The moment you and baby have succeeded in your mission and they hand you this beautiful baby, it is an absolute array of emotions. You feel relieved and nervous all over again. This child you protected within you is now exposed to the open world. The pains of contractions are gone and your body is exhausted. You hold your child near and have a moment of silence. I felt like an active participant in my labor. Natural birth was difficult but after the birth and a small moment to enjoy my new child, I was able to move around. I had asked the nurse if I could go home. The natural adrenaline moving though my body had me talking to the entire maternity ward of my experience. I was thrilled and had accomplished one of the most amazing moments of my life.
With my second child, a beautiful baby girl name Lily, I experienced a very similar labor. Feeling like a veteran, of course, I felt I needed to sit down with myself. I needed to reevaluate and understand I had to come into this labor knowing anything can happen. I educated myself once again and kept an open mind to any possibility.
Although the labor started out much like the birth of my son, it ended very differently. I had a much shorter birth. When it came time to push, I felt confident at this point to repeat my previous actions. I began to push and doing what my body wanted me too. At this point it felt different. I didn’t remember needing to push so hard with my first child. With my next push, I knew something felt wrong. The strong contractions and my pushes were making no progress. I told my doctor “She is not moving.” My doctor told me to stop and did a quick check of baby’s heart rate; sure enough it was dropping quickly. Of course, she did not make the news aware to me. My husband was told to press the silent alarm, nurses rushing in and prepared to take me in for an emergency C-Section. I had the great support of my doctor and her similar motivation to try once more. Baby had dropped without her head tilting, this resulting in her head being positioned against my pelvic bone and prevented her from passing. My doctor decided to use the vacuum and asked me to push while she turned baby’s head. As I felt the next set of back-to-back contractions, I gave my energy into one big push.

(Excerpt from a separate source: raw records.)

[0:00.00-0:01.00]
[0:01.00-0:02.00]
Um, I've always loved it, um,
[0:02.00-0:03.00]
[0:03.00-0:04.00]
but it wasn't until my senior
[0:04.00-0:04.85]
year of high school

Baby moved pass and came into the world. I was relieved to know we had overcome this point in the birth. Lily welcomed the world with a great heartbeat and that amazing newborn cry. Nothing sounds more incredible.

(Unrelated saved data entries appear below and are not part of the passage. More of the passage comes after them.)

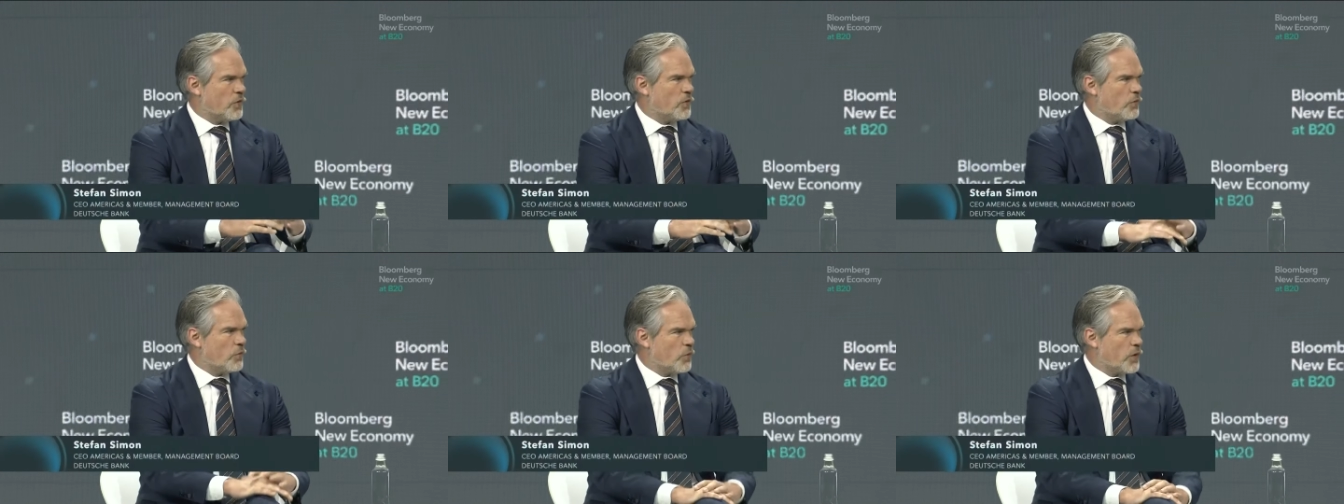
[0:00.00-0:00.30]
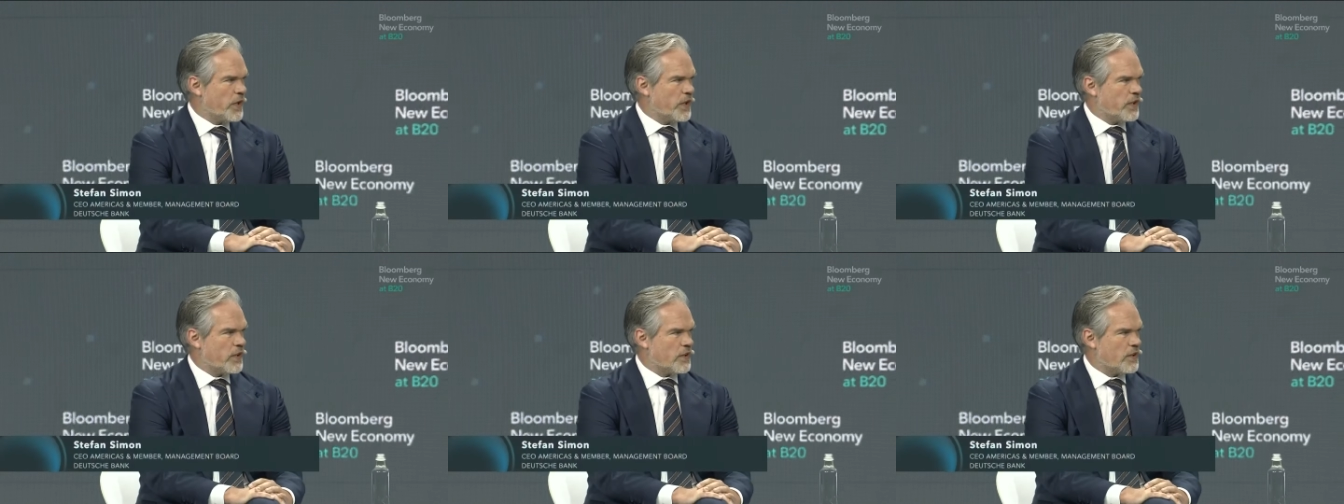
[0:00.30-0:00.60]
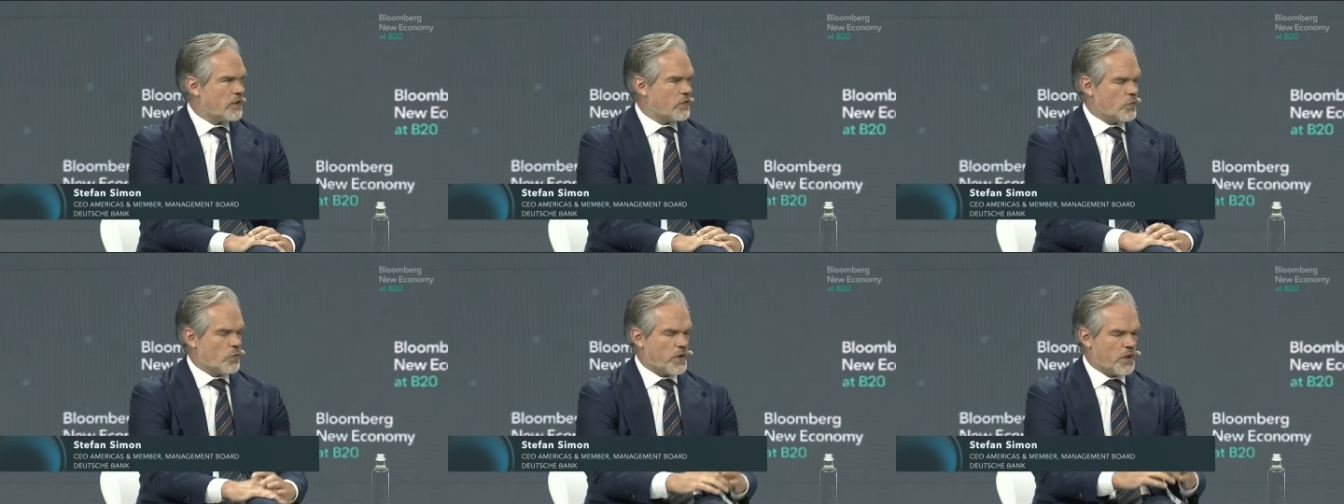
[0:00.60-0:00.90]

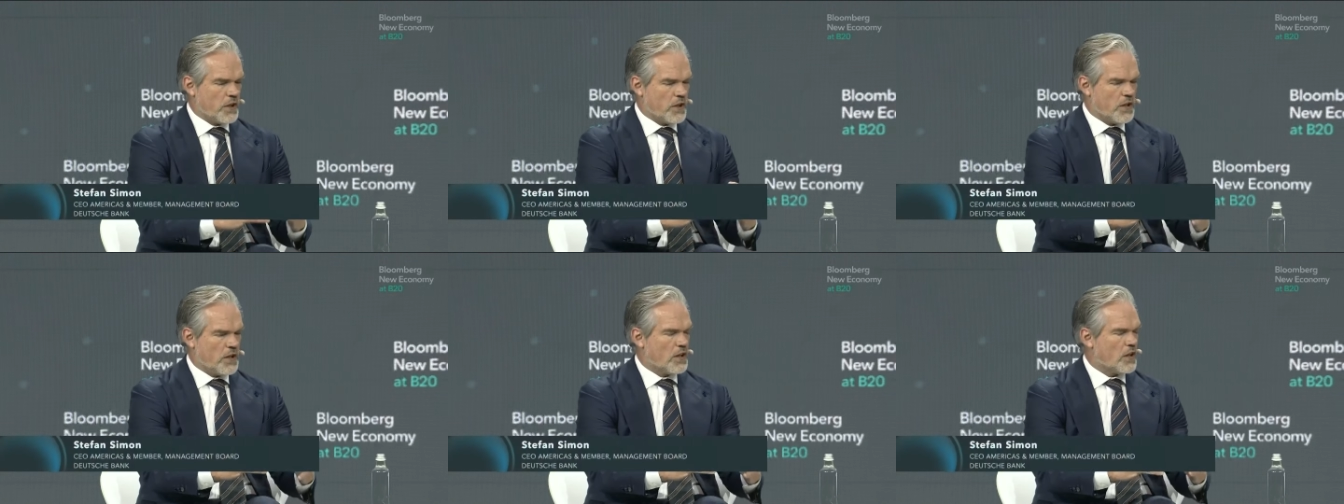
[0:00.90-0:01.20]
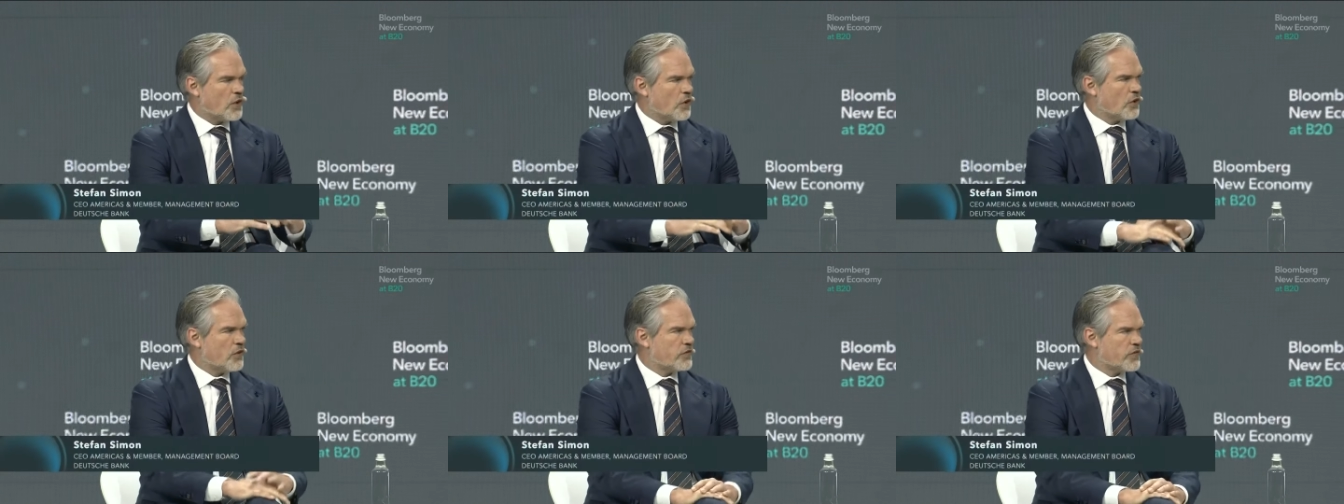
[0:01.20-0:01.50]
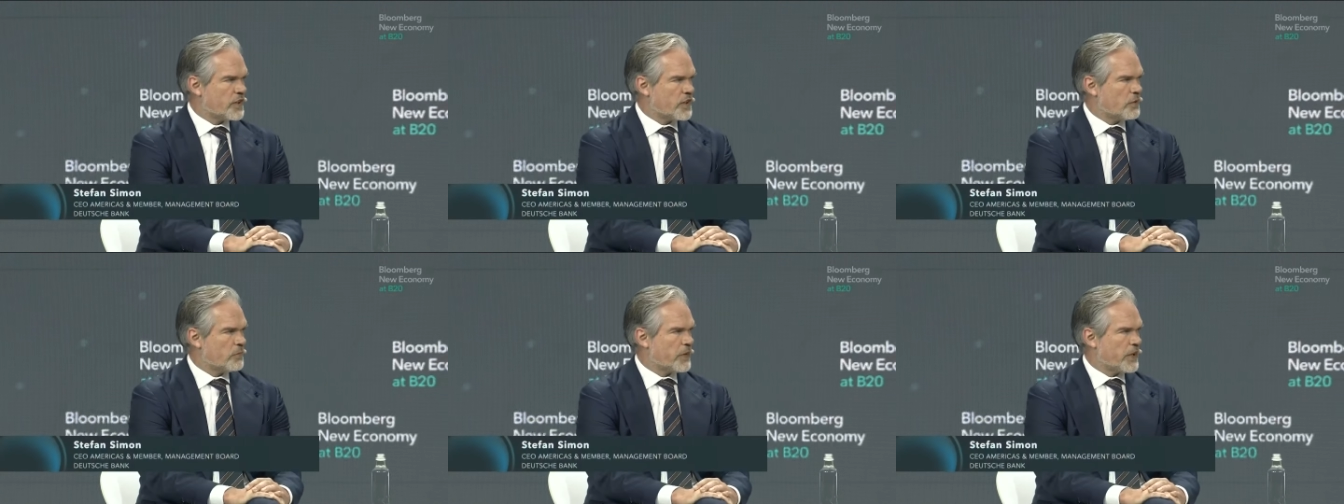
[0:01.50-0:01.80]
where are our
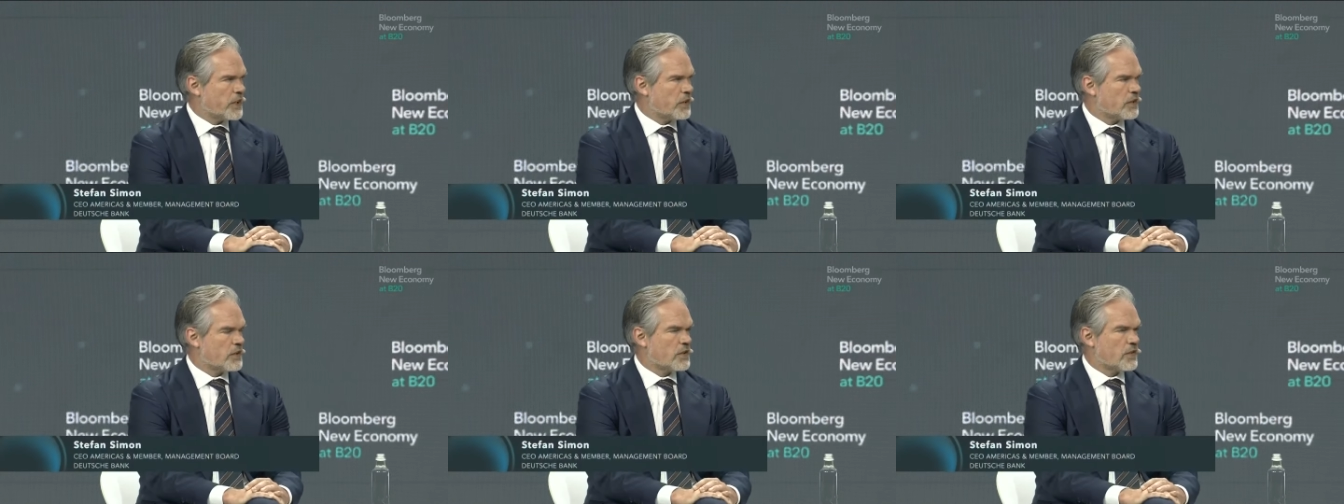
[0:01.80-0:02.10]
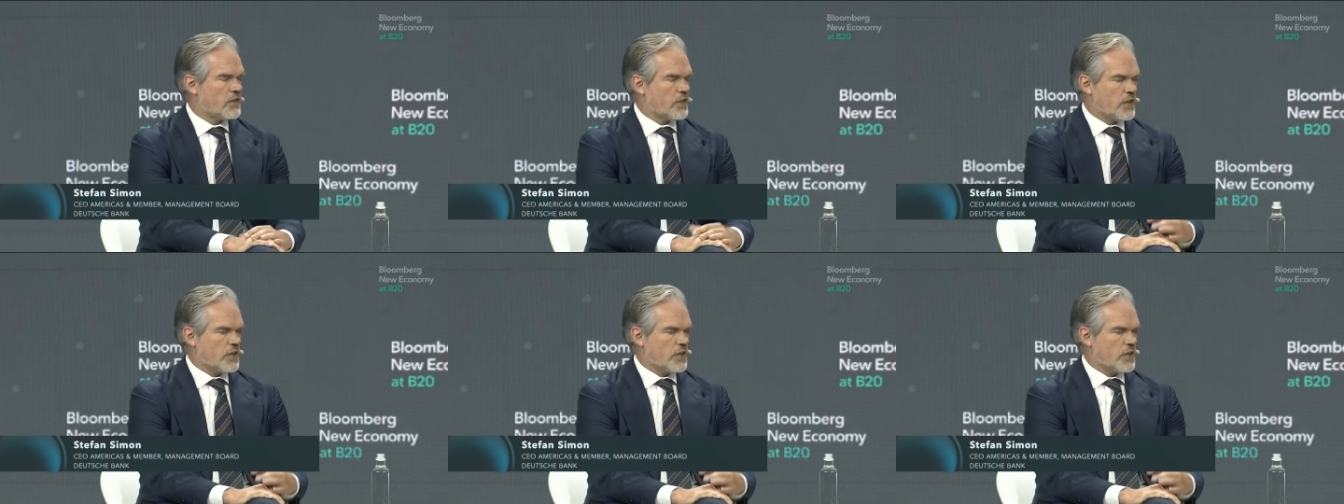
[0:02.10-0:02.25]
fundamentals,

My doctor later mentioned that if I had taken the epidural I might not have felt Lily positioned against my pelvic bone. I would have simply continued to push. Babies do not typically enter the world quickly. There was nothing at that point to worry the doctor and she may have not checked baby’s dropping heart rate. I felt relieved knowing with my help and my natural instinct that I changed my “birth plan.” I know my body and feel a connection to it. I didn’t want to lose touch with my body communicating such important details. Although every birth is different and certain things cannot be prevented, it is always good to do your research and be prepared for anything. This journey is between you and your baby.
My suggestion to expectant mothers is to keep an open mind and a well-educated mindset. Stay connected to yourself and to baby.